What to work on:
Except for images, print the whole listing verbatim.

Data:

################

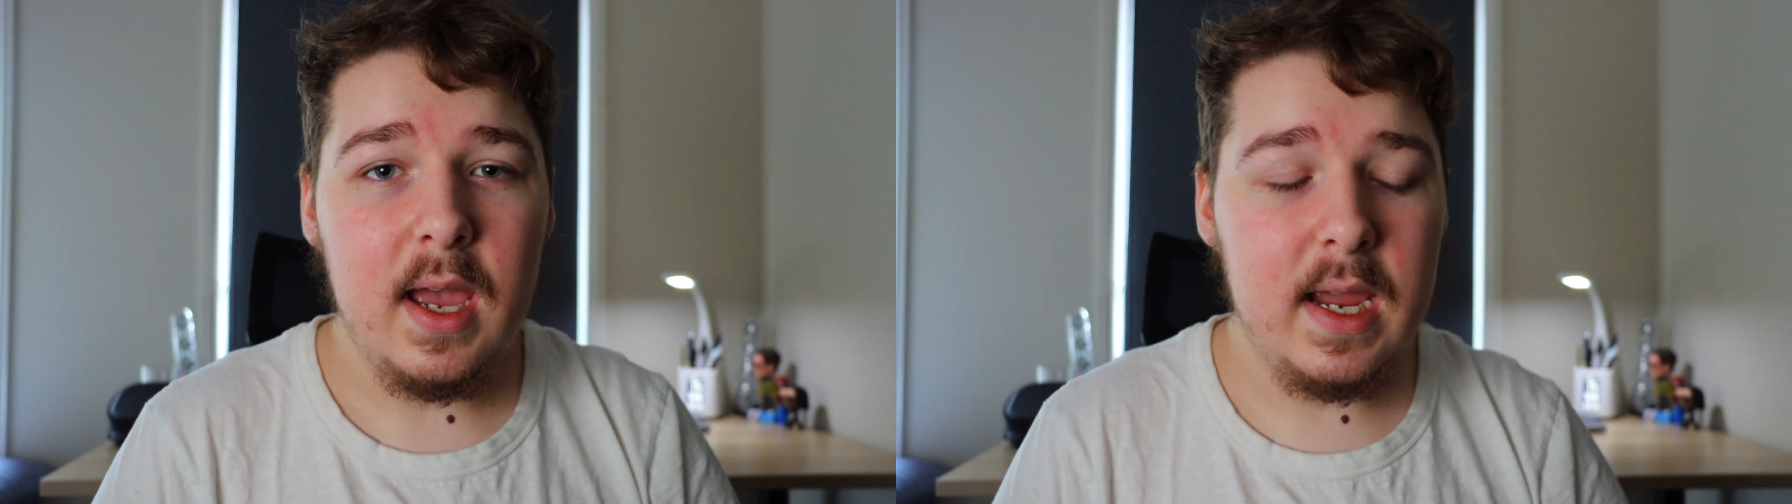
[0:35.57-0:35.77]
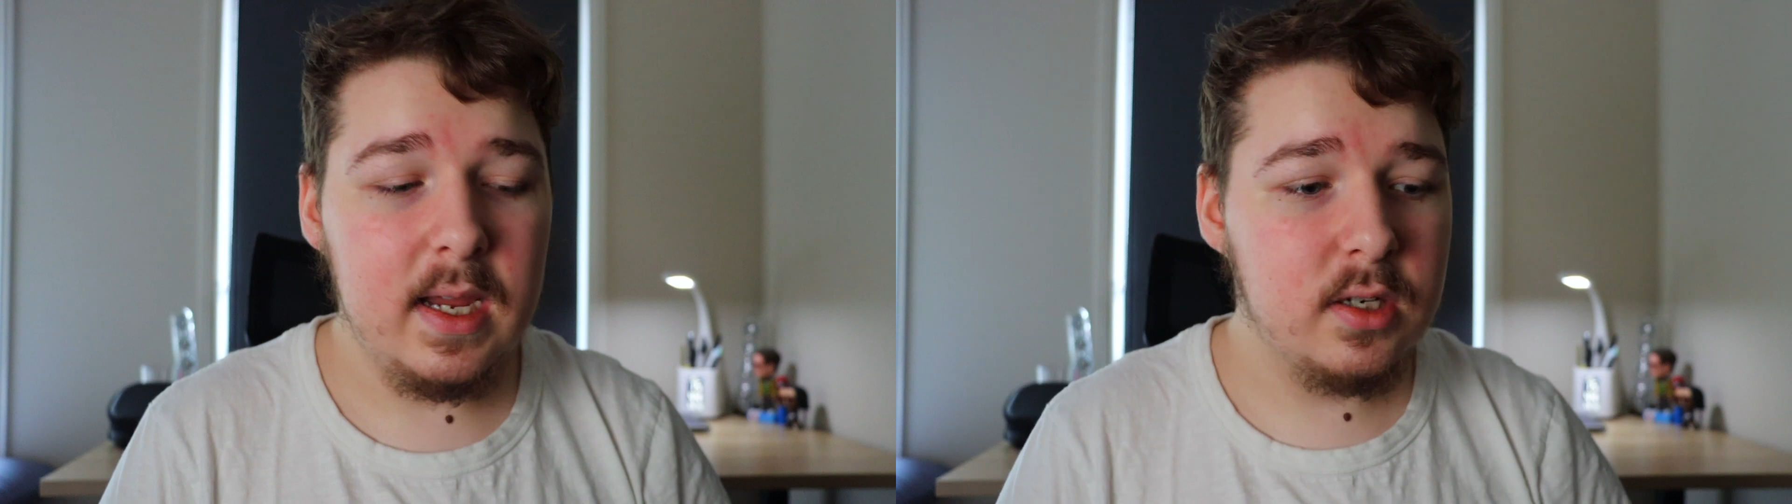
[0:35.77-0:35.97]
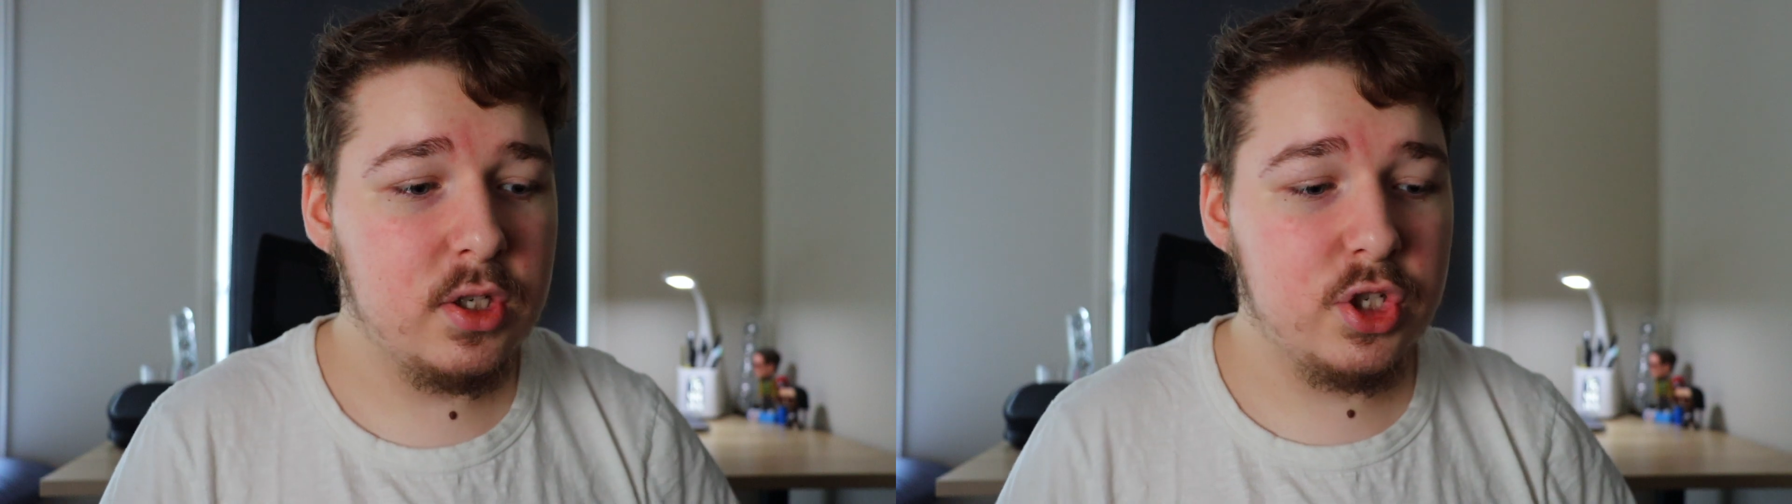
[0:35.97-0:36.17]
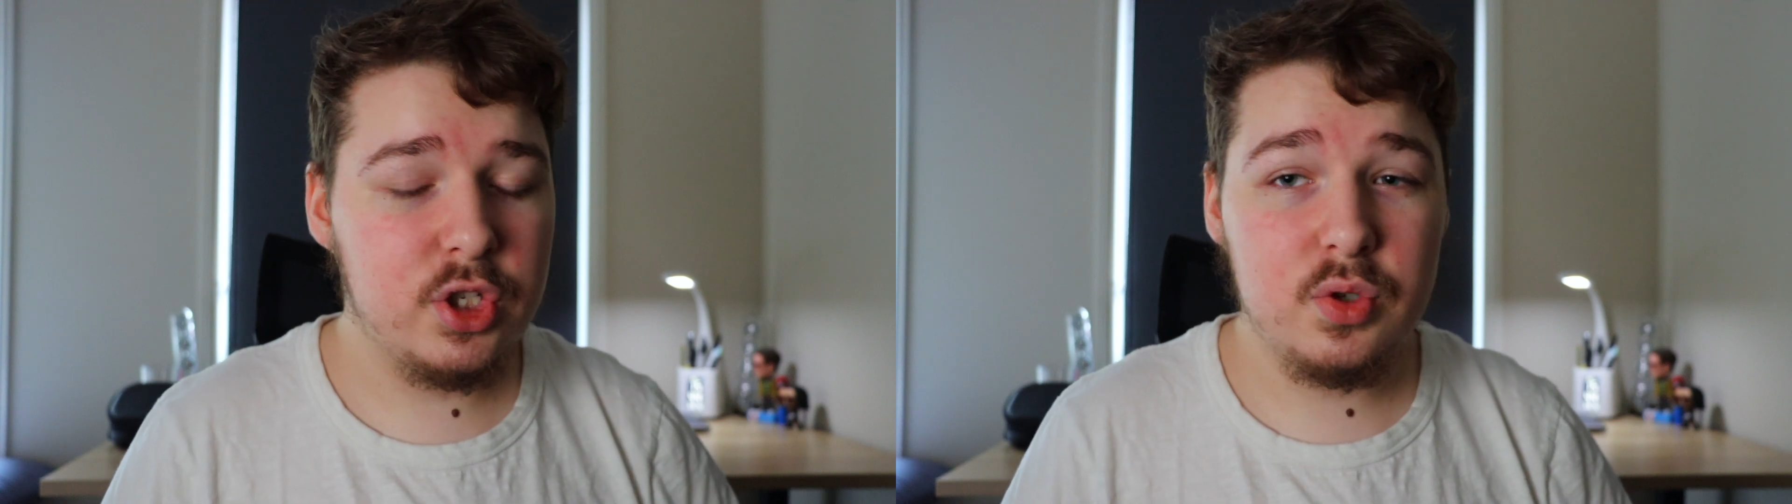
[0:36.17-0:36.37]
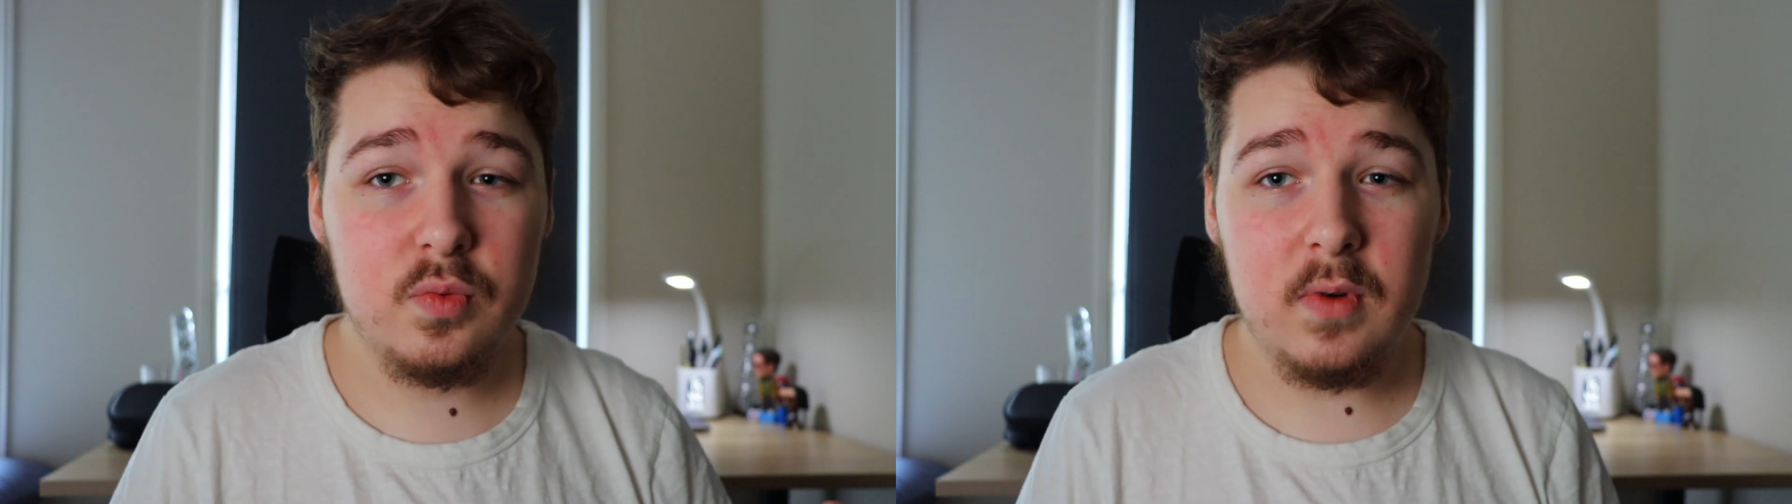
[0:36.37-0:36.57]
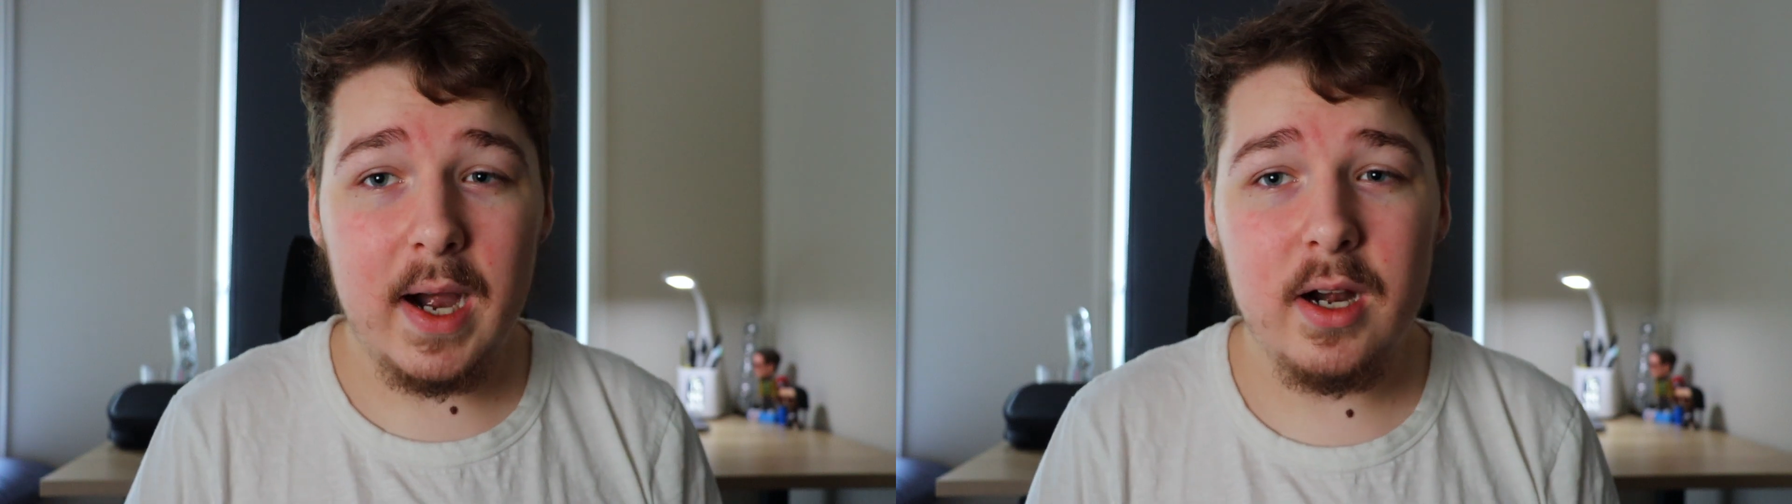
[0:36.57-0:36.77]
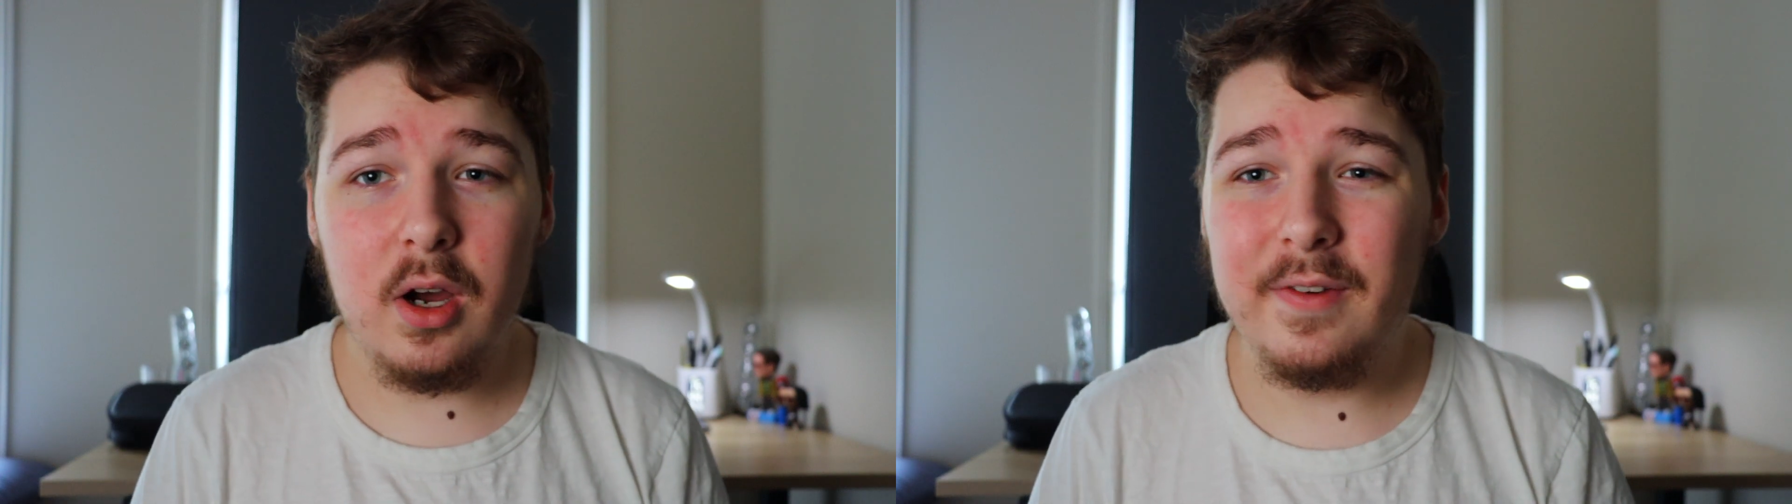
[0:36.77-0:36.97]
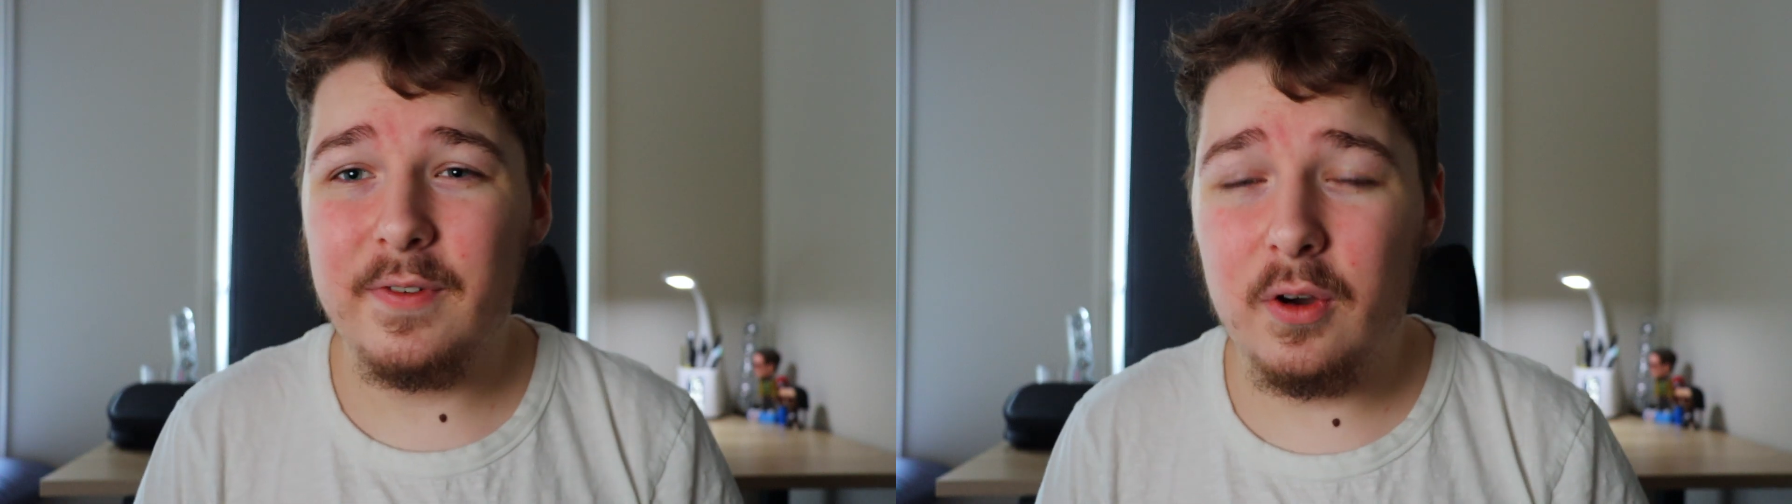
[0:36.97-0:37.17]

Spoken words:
and straight off,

################

Output:
[0:35.57-0:35.77]
[0:35.77-0:35.97]
[0:35.97-0:36.17]
[0:36.17-0:36.37]
[0:36.37-0:36.57]
[0:36.57-0:36.77]
[0:36.77-0:36.97]
[0:36.97-0:37.17]

Spoken words:
and straight off,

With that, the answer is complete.